Top of RECORDS PROVIDED
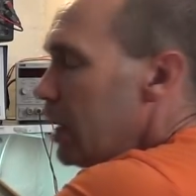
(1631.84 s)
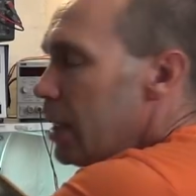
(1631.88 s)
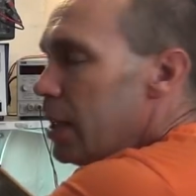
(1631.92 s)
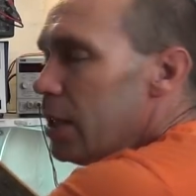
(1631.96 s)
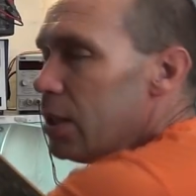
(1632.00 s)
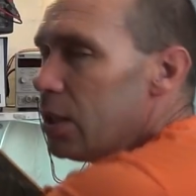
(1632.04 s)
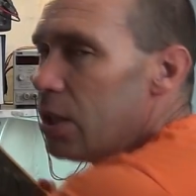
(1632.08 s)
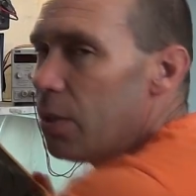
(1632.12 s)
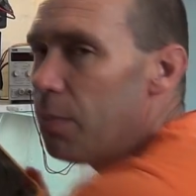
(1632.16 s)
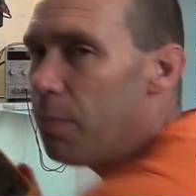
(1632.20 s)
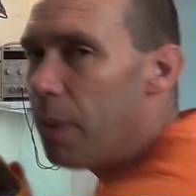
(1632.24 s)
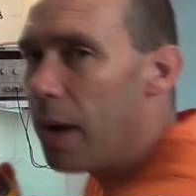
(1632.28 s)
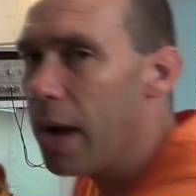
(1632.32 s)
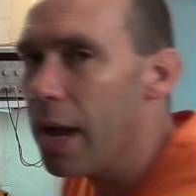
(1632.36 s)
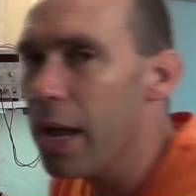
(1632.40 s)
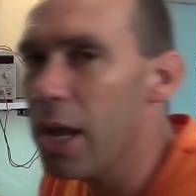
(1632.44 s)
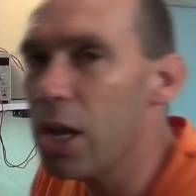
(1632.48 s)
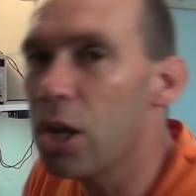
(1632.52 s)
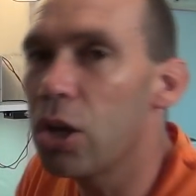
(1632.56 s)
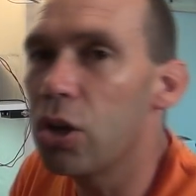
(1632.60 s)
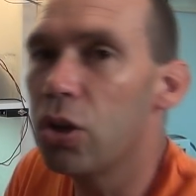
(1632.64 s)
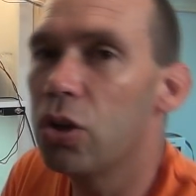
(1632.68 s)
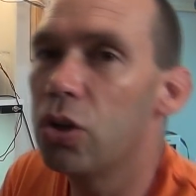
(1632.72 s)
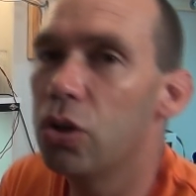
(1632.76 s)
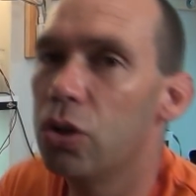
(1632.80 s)
is to buy
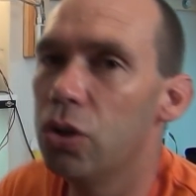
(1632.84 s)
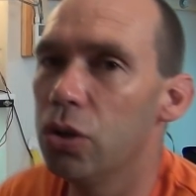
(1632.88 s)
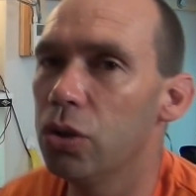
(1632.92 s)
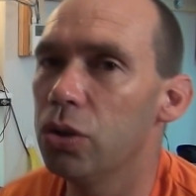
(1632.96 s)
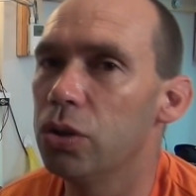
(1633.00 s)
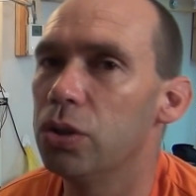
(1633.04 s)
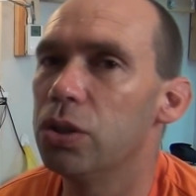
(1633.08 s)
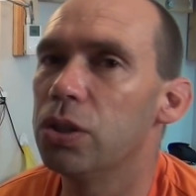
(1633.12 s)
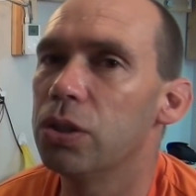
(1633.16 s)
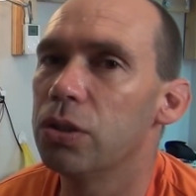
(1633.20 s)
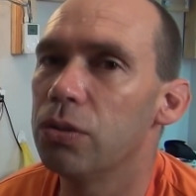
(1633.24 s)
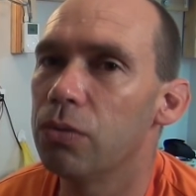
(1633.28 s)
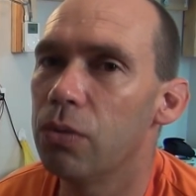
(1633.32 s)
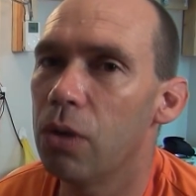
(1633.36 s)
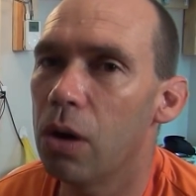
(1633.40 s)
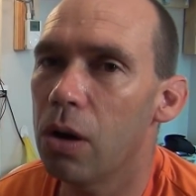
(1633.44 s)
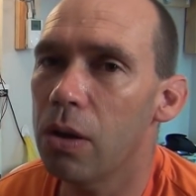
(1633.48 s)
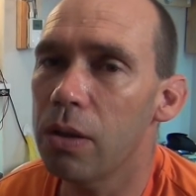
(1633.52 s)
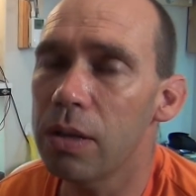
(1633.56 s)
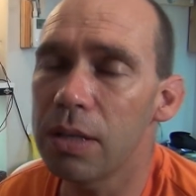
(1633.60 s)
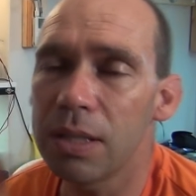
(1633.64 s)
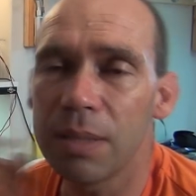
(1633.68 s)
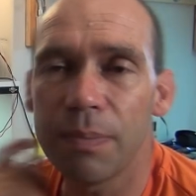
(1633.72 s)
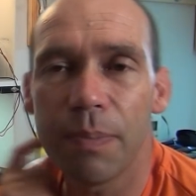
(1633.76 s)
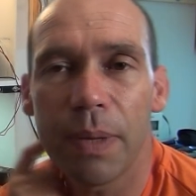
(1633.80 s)
a good.
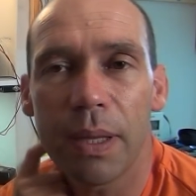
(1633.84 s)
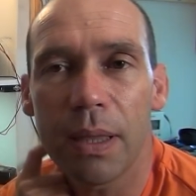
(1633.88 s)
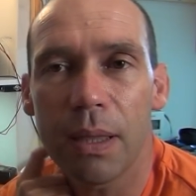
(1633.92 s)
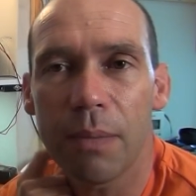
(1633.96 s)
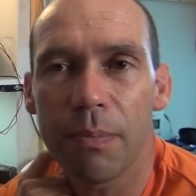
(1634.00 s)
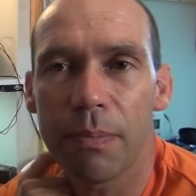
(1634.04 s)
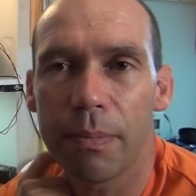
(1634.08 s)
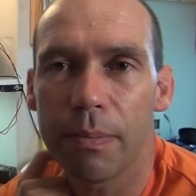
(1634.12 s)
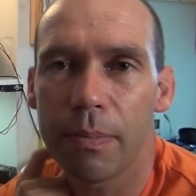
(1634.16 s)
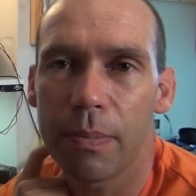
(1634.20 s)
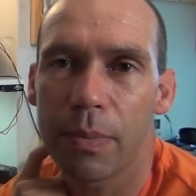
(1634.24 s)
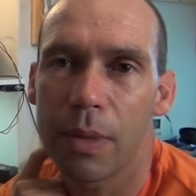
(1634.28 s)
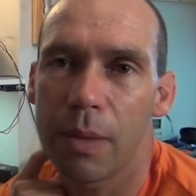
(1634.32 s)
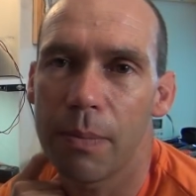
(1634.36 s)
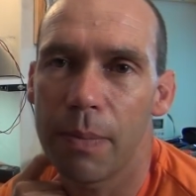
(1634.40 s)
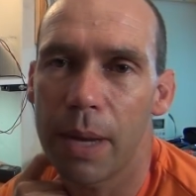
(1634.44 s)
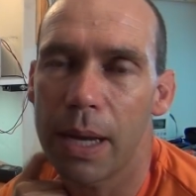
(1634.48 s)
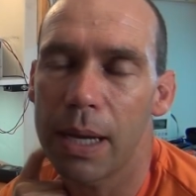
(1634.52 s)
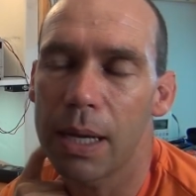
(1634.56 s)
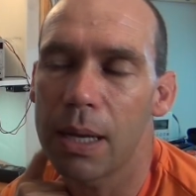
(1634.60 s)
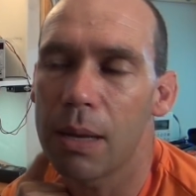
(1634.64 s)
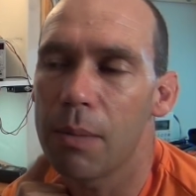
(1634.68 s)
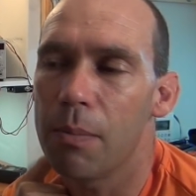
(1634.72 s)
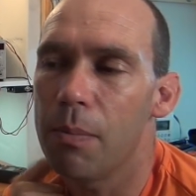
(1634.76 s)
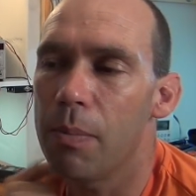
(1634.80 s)
Rather spend the, the
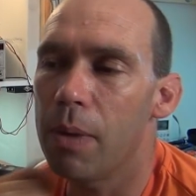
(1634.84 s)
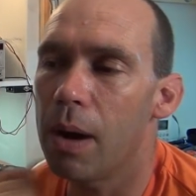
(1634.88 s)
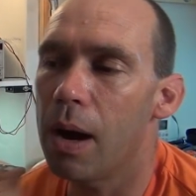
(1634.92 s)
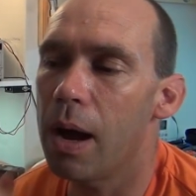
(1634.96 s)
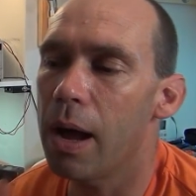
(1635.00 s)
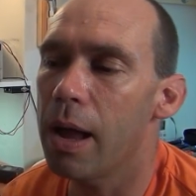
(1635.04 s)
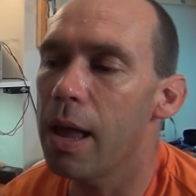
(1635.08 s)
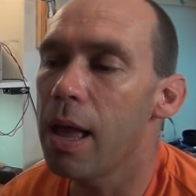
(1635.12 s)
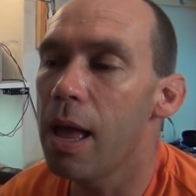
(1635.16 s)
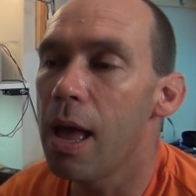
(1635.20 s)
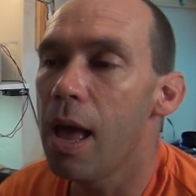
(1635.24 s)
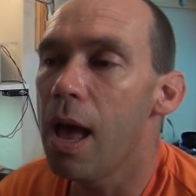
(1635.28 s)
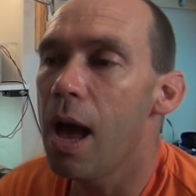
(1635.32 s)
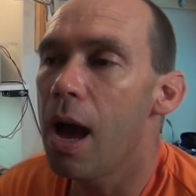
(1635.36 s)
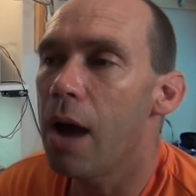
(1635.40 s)
money and buy.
Bottom of RECORDS PROVIDED
-- ABOUT THIS TASK --
Within these entries, output exactly the lines starting at the one with "(1632.24 s)" and finishing at the one with "(1633.48 s)". Leave pictures out of the output.

-- RESULT FOR THIS TASK --
(1632.24 s)
(1632.28 s)
(1632.32 s)
(1632.36 s)
(1632.40 s)
(1632.44 s)
(1632.48 s)
(1632.52 s)
(1632.56 s)
(1632.60 s)
(1632.64 s)
(1632.68 s)
(1632.72 s)
(1632.76 s)
(1632.80 s)
is to buy
(1632.84 s)
(1632.88 s)
(1632.92 s)
(1632.96 s)
(1633.00 s)
(1633.04 s)
(1633.08 s)
(1633.12 s)
(1633.16 s)
(1633.20 s)
(1633.24 s)
(1633.28 s)
(1633.32 s)
(1633.36 s)
(1633.40 s)
(1633.44 s)
(1633.48 s)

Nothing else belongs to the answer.